[Stored items]
=======

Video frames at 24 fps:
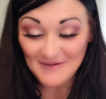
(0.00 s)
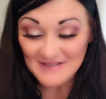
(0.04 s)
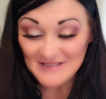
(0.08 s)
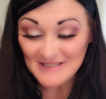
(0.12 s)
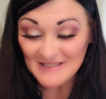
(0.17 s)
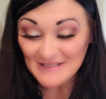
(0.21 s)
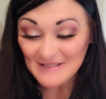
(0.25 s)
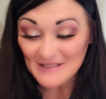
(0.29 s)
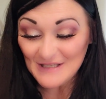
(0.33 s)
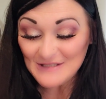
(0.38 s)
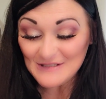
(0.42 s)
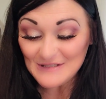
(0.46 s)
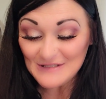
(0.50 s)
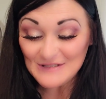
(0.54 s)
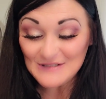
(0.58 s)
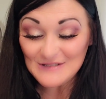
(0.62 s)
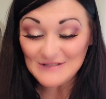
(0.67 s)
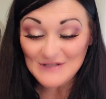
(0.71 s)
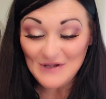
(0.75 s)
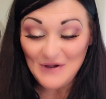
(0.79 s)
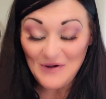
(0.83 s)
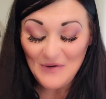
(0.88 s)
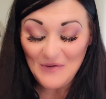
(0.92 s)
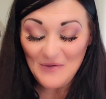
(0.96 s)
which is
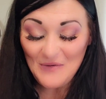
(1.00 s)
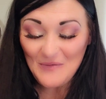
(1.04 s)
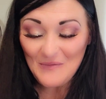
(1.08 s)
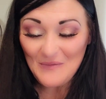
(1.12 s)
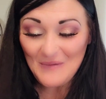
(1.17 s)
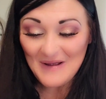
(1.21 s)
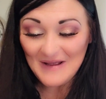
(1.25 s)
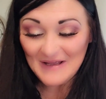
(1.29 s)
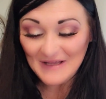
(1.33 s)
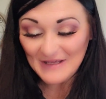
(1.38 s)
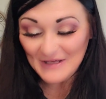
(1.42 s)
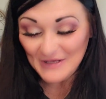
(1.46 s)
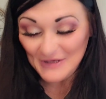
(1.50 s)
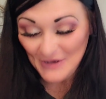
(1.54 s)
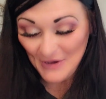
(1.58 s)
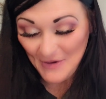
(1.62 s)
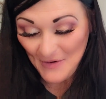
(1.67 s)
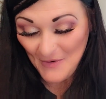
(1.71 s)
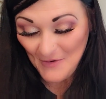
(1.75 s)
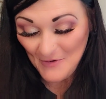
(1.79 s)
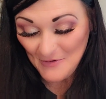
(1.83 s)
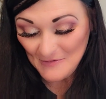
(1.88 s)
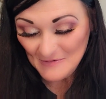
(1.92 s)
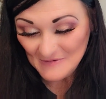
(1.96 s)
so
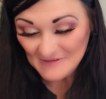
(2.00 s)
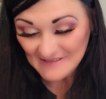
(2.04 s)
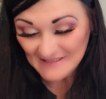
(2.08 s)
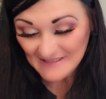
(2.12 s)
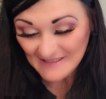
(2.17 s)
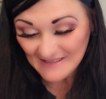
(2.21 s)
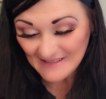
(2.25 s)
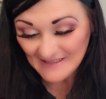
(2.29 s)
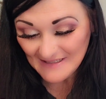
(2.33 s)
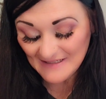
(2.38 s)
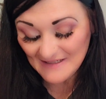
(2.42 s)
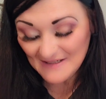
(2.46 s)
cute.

=======

The result should be an exact copy of every entry above, with no pictures included.

» **RESPONSE BOX**
Video frames at 24 fps:
(0.00 s)
(0.04 s)
(0.08 s)
(0.12 s)
(0.17 s)
(0.21 s)
(0.25 s)
(0.29 s)
(0.33 s)
(0.38 s)
(0.42 s)
(0.46 s)
(0.50 s)
(0.54 s)
(0.58 s)
(0.62 s)
(0.67 s)
(0.71 s)
(0.75 s)
(0.79 s)
(0.83 s)
(0.88 s)
(0.92 s)
(0.96 s)
which is
(1.00 s)
(1.04 s)
(1.08 s)
(1.12 s)
(1.17 s)
(1.21 s)
(1.25 s)
(1.29 s)
(1.33 s)
(1.38 s)
(1.42 s)
(1.46 s)
(1.50 s)
(1.54 s)
(1.58 s)
(1.62 s)
(1.67 s)
(1.71 s)
(1.75 s)
(1.79 s)
(1.83 s)
(1.88 s)
(1.92 s)
(1.96 s)
so
(2.00 s)
(2.04 s)
(2.08 s)
(2.12 s)
(2.17 s)
(2.21 s)
(2.25 s)
(2.29 s)
(2.33 s)
(2.38 s)
(2.42 s)
(2.46 s)
cute.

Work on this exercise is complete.